__Task to complete__
Your output should be an exact copy of the records, with no pictures in it.

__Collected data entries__
⁂

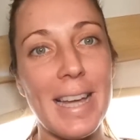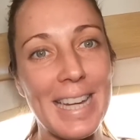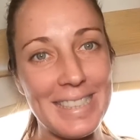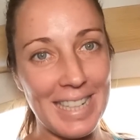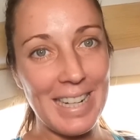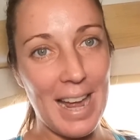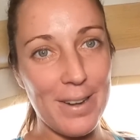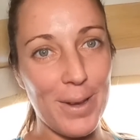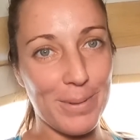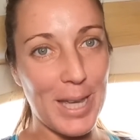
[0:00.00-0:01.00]
He did
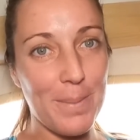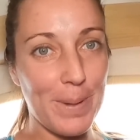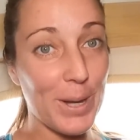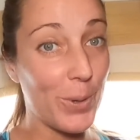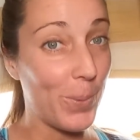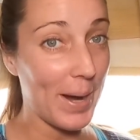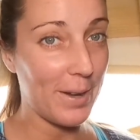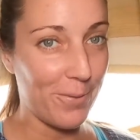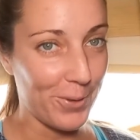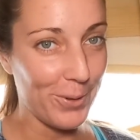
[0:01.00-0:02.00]
end up keeping
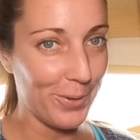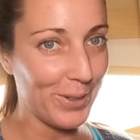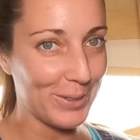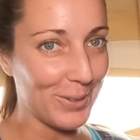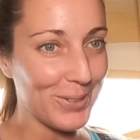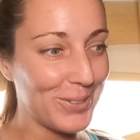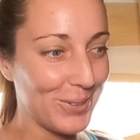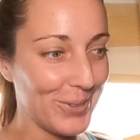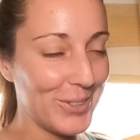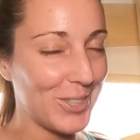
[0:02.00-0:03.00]
quite a few of his old
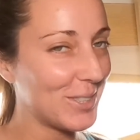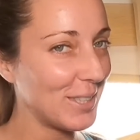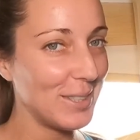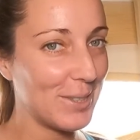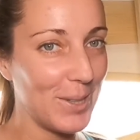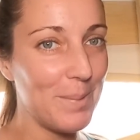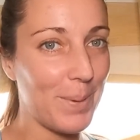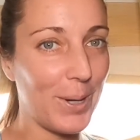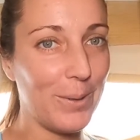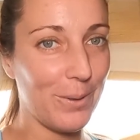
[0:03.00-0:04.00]
tools just because he couldn't
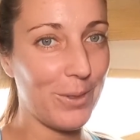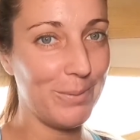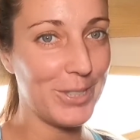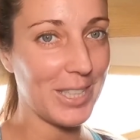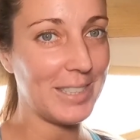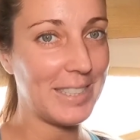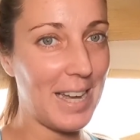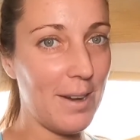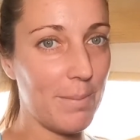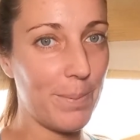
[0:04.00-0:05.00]
part with them just
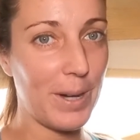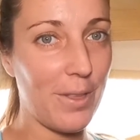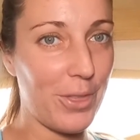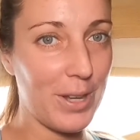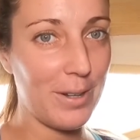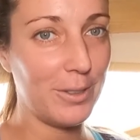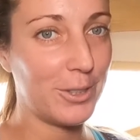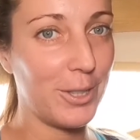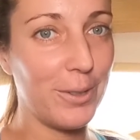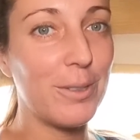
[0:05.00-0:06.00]
yet, but I think
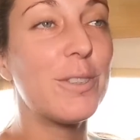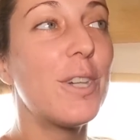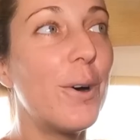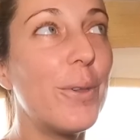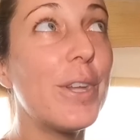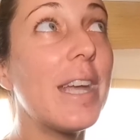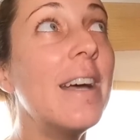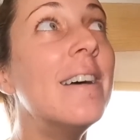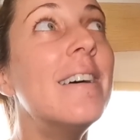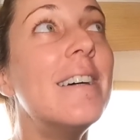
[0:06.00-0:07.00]
I'll
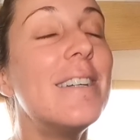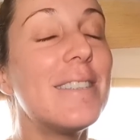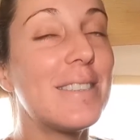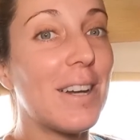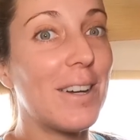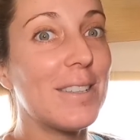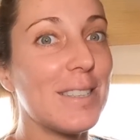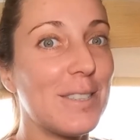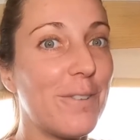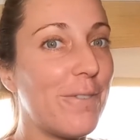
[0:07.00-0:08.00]
slowly
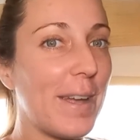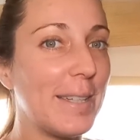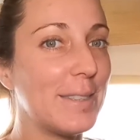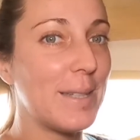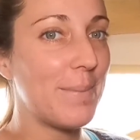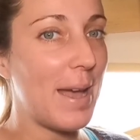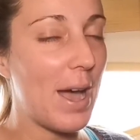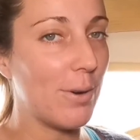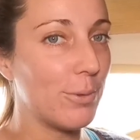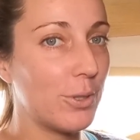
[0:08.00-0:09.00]
start to phase them
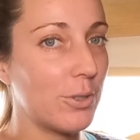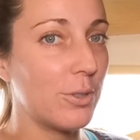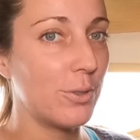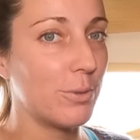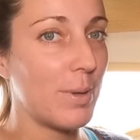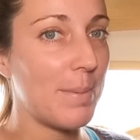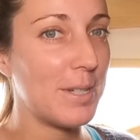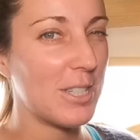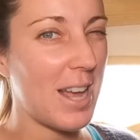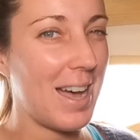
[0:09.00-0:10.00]
out.
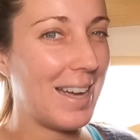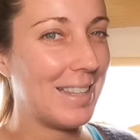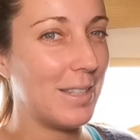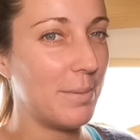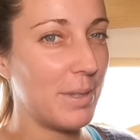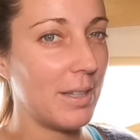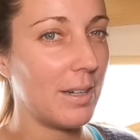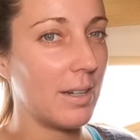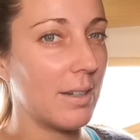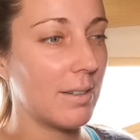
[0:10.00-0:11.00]
Maybe just hide them and
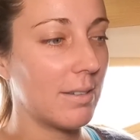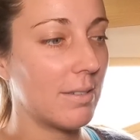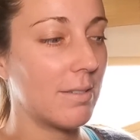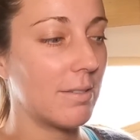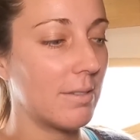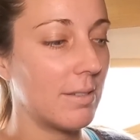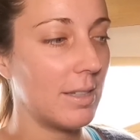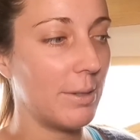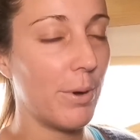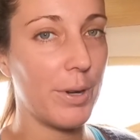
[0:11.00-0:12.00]
then
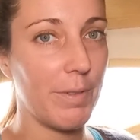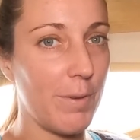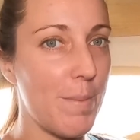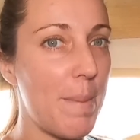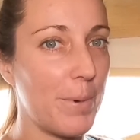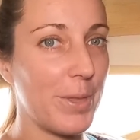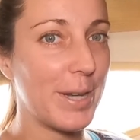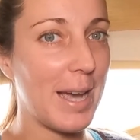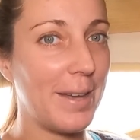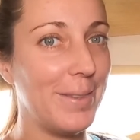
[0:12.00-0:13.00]
he won't even remember
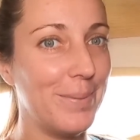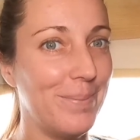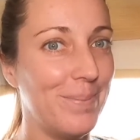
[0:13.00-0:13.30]
that he had them.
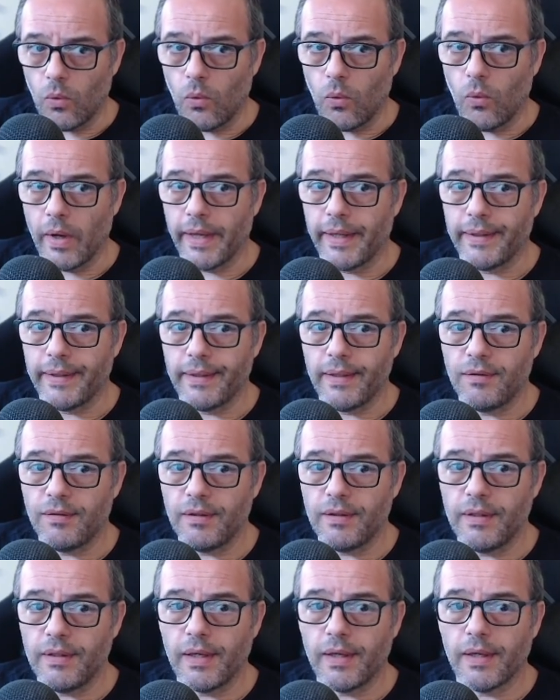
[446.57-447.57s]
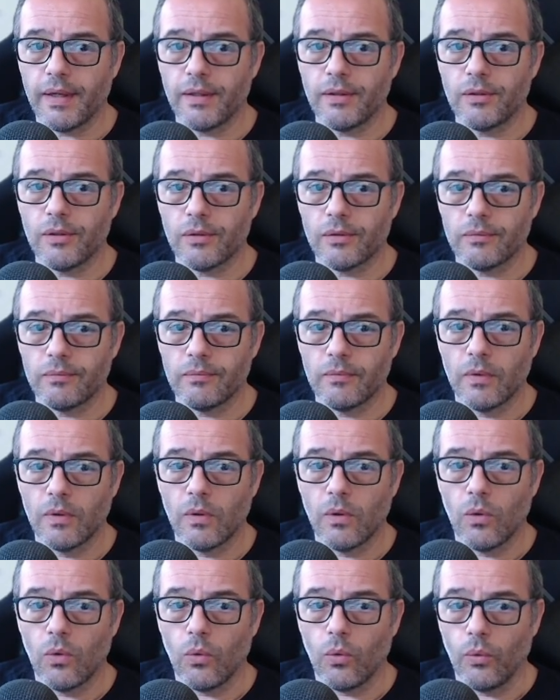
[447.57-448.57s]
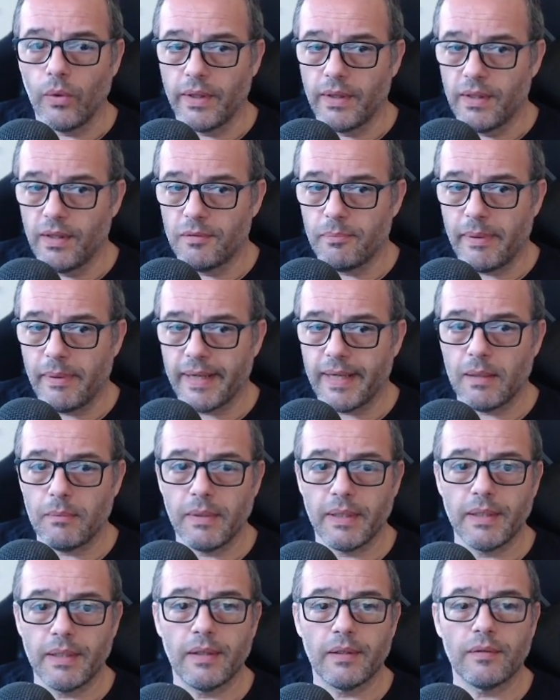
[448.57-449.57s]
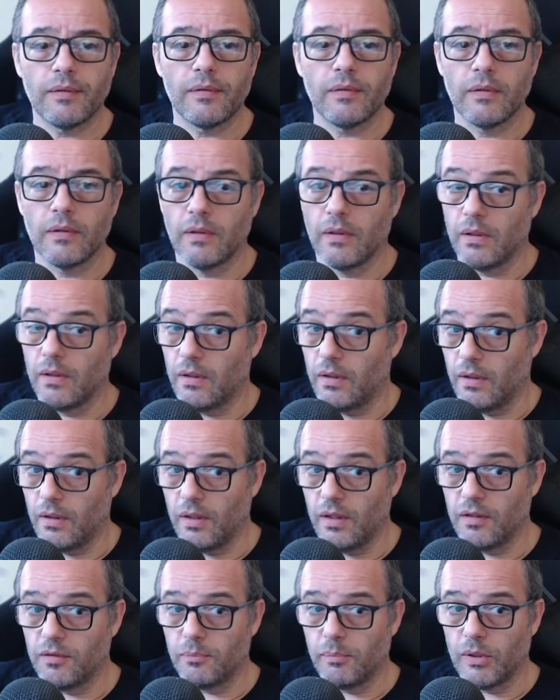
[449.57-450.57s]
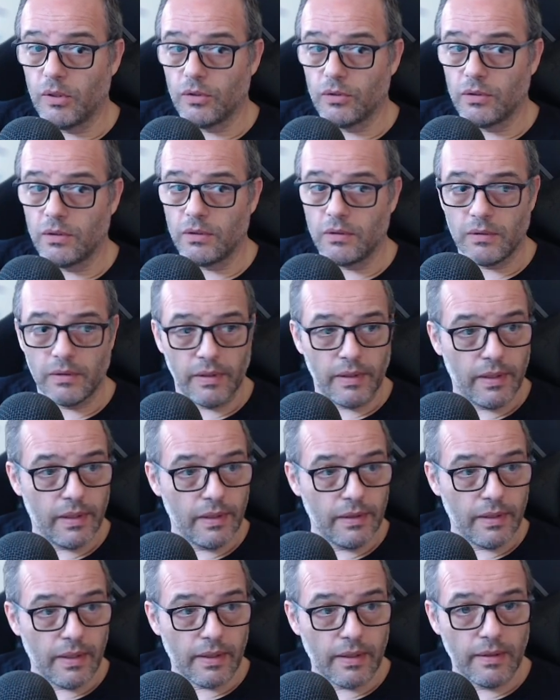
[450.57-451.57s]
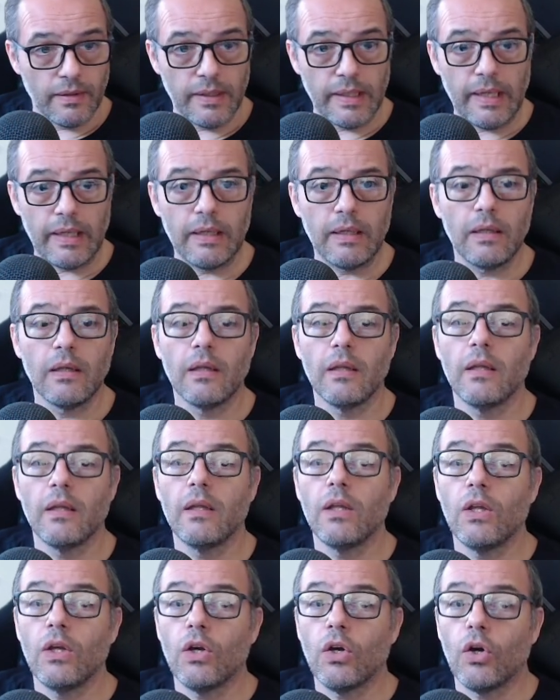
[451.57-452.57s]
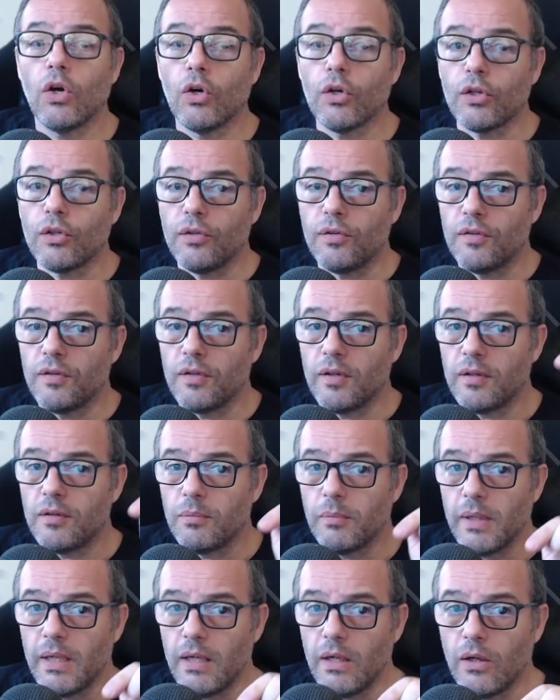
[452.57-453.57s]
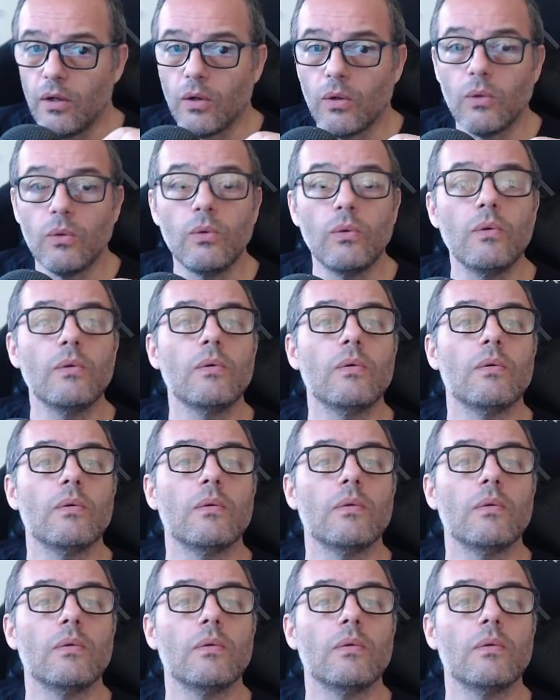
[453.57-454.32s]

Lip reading: when this indicator with these parameters, this plot, the red line, crosses below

⁂

__Response below__
[0:00.00-0:01.00]
He did
[0:01.00-0:02.00]
end up keeping
[0:02.00-0:03.00]
quite a few of his old
[0:03.00-0:04.00]
tools just because he couldn't
[0:04.00-0:05.00]
part with them just
[0:05.00-0:06.00]
yet, but I think
[0:06.00-0:07.00]
I'll
[0:07.00-0:08.00]
slowly
[0:08.00-0:09.00]
start to phase them
[0:09.00-0:10.00]
out.
[0:10.00-0:11.00]
Maybe just hide them and
[0:11.00-0:12.00]
then
[0:12.00-0:13.00]
he won't even remember
[0:13.00-0:13.30]
that he had them.
[446.57-447.57s]
[447.57-448.57s]
[448.57-449.57s]
[449.57-450.57s]
[450.57-451.57s]
[451.57-452.57s]
[452.57-453.57s]
[453.57-454.32s]

Lip reading: when this indicator with these parameters, this plot, the red line, crosses below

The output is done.